ECLI:NL:RBDHA:2025:9990
Rechtbank Den Haag
- Eerste aanleg - enkelvoudig
- Rechtspraak.nl
Niet-ontvankelijk verklaring van asielaanvraag wegens internationale bescherming in Roemenië
In deze uitspraak van de Rechtbank Den Haag, gedateerd 8 mei 2025, wordt de niet-ontvankelijk verklaring van de asielaanvraag van eiser beoordeeld. Eiser, die van Syrische nationaliteit is, heeft op 31 december 2024 een aanvraag ingediend voor een verblijfsvergunning asiel voor bepaalde tijd. De minister van Asiel en Migratie heeft deze aanvraag op 20 januari 2025 niet-ontvankelijk verklaard, omdat eiser internationale bescherming geniet in Roemenië. Eiser is het niet eens met deze beslissing en heeft beroep ingesteld.
De rechtbank oordeelt dat de niet-ontvankelijk verklaring in stand kan blijven. Eiser heeft een status in Roemenië en de minister heeft terecht geconcludeerd dat het redelijk is om van eiser te verwachten dat hij naar dat land terugkeert. De aanwezigheid van de broer van eiser in Nederland, die in afwachting is van zijn asielprocedure, maakt de beslissing van de minister niet onevenredig. De rechtbank legt uit dat de minister niet verplicht is om te motiveren waarom hij eiser niet toelaat tot de asielprocedure in Nederland, ondanks de aanwezigheid van zijn broer.

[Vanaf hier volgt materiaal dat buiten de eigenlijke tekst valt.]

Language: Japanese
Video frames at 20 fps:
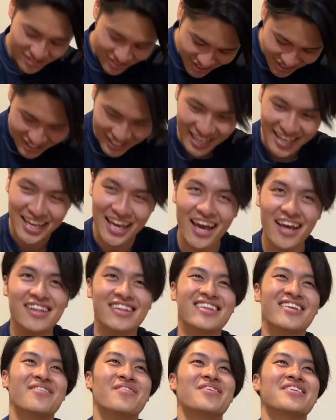しゃいけっ
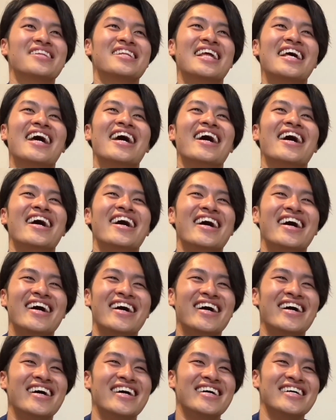て思って、
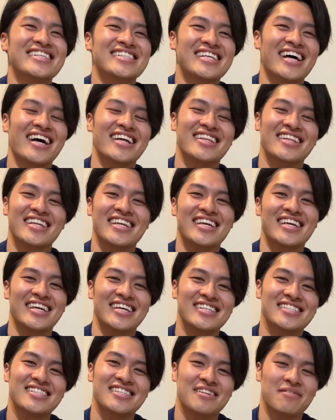
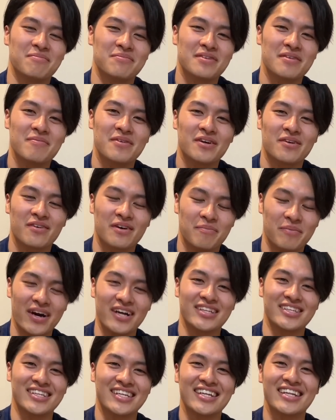321ってプレミア公開
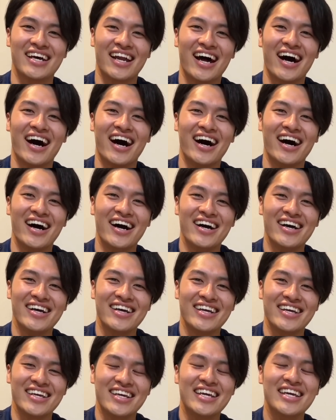バンって出たら、はい。
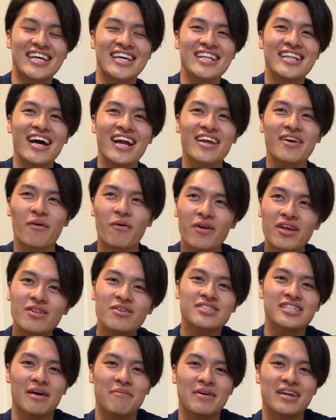いきなり俺の
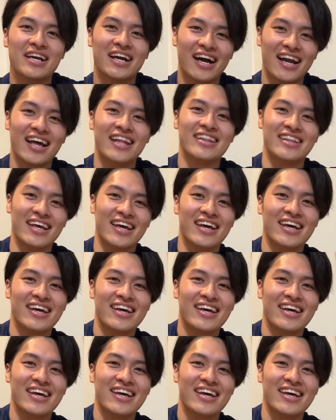喋りからやって。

De rechtbank concludeert dat de minister de aanvraag niet-ontvankelijk heeft mogen verklaren en dat het beroep van eiser ongegrond is. Eiser moet terugkeren naar Roemenië en krijgt geen proceskostenvergoeding. De uitspraak is openbaar gemaakt op 8 mei 2025 en partijen hebben de mogelijkheid om in hoger beroep te gaan.